| WORKING DATA |
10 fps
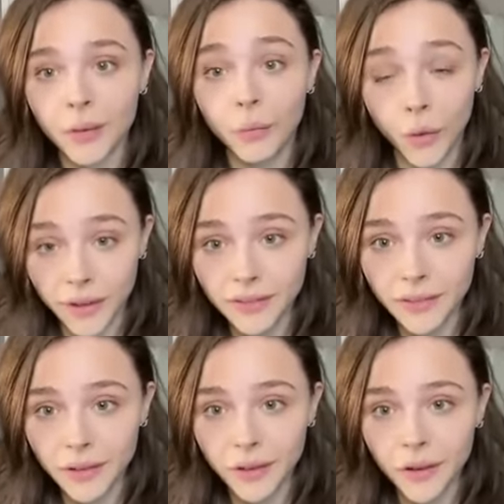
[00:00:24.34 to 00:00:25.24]

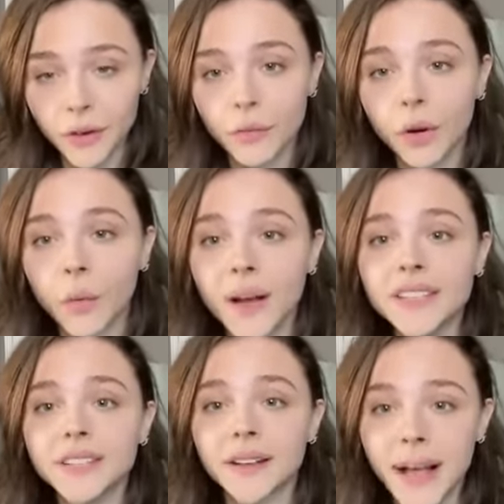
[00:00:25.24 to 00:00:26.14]
One,
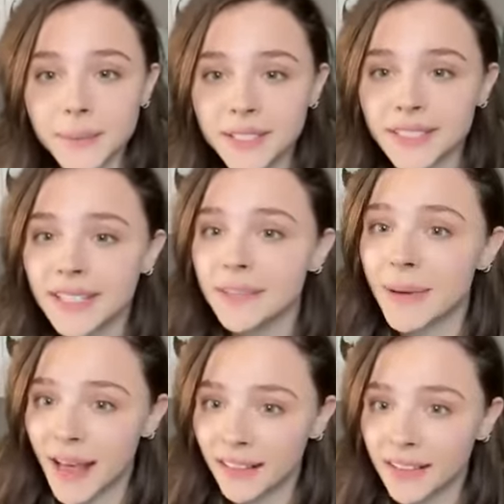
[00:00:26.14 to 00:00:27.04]
request your absentee
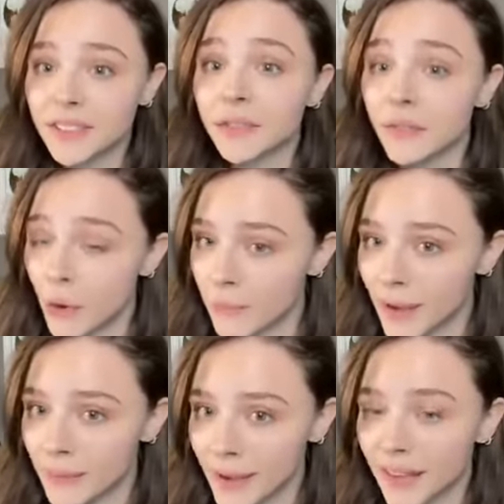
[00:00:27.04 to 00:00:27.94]
ballot to vote
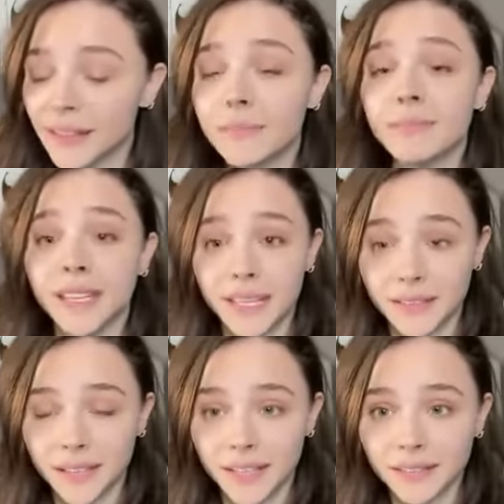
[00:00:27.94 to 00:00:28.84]
by mail
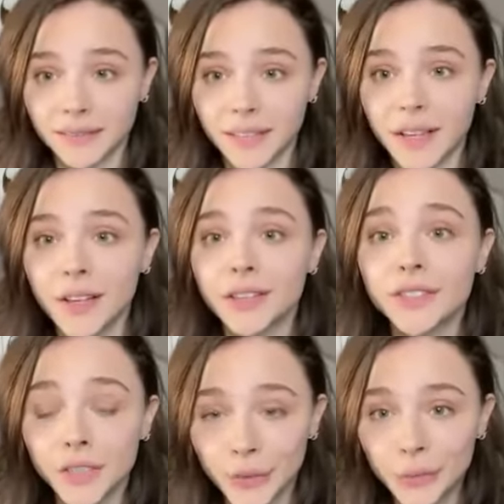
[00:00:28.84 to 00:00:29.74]
immediately.
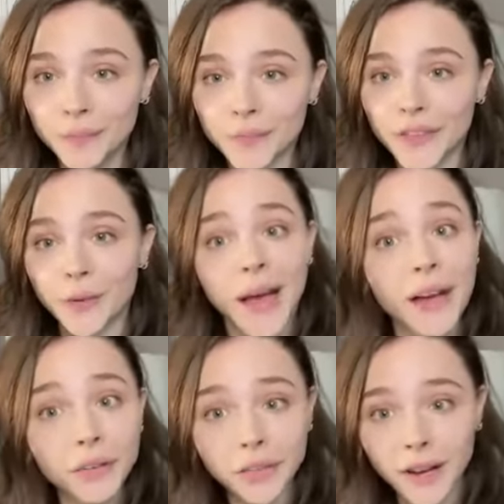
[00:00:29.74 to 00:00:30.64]
Two, if you
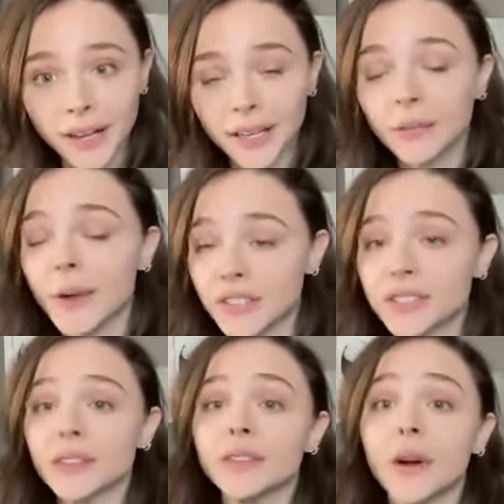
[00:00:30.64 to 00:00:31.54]
haven't already,
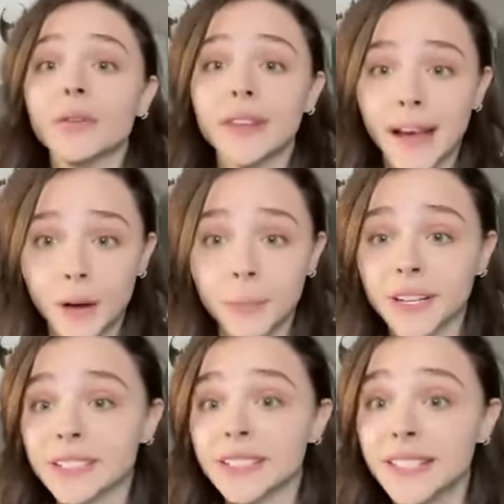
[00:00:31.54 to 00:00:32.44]
register to vote now
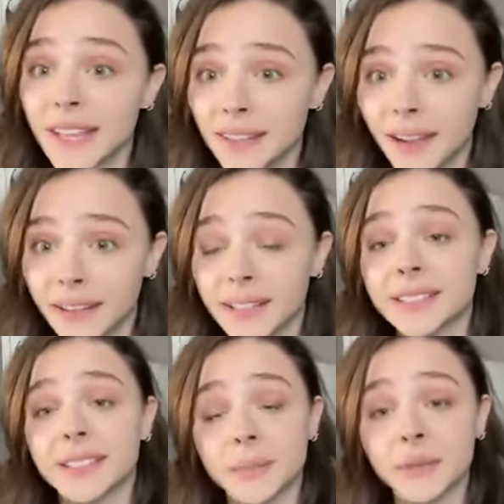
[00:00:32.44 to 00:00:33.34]
because the deadline
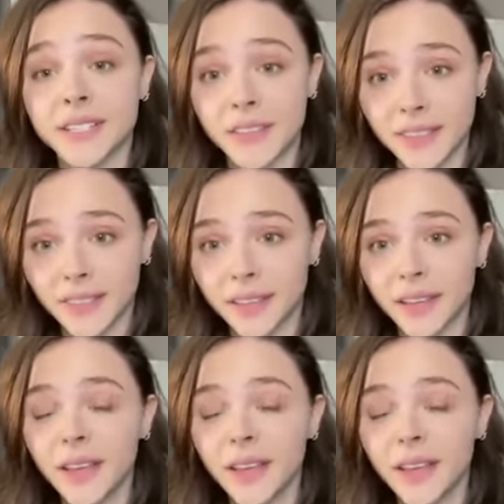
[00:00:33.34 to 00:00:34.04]
is December 7th.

| INSTRUCTIONS FOR THE TASK |
All of the material must be repeated exactly in the answer, apart from the pictures.

| RESPONSE FOR THIS EXERCISE |
10 fps
[00:00:24.34 to 00:00:25.24]

[00:00:25.24 to 00:00:26.14]
One,
[00:00:26.14 to 00:00:27.04]
request your absentee
[00:00:27.04 to 00:00:27.94]
ballot to vote
[00:00:27.94 to 00:00:28.84]
by mail
[00:00:28.84 to 00:00:29.74]
immediately.
[00:00:29.74 to 00:00:30.64]
Two, if you
[00:00:30.64 to 00:00:31.54]
haven't already,
[00:00:31.54 to 00:00:32.44]
register to vote now
[00:00:32.44 to 00:00:33.34]
because the deadline
[00:00:33.34 to 00:00:34.04]
is December 7th.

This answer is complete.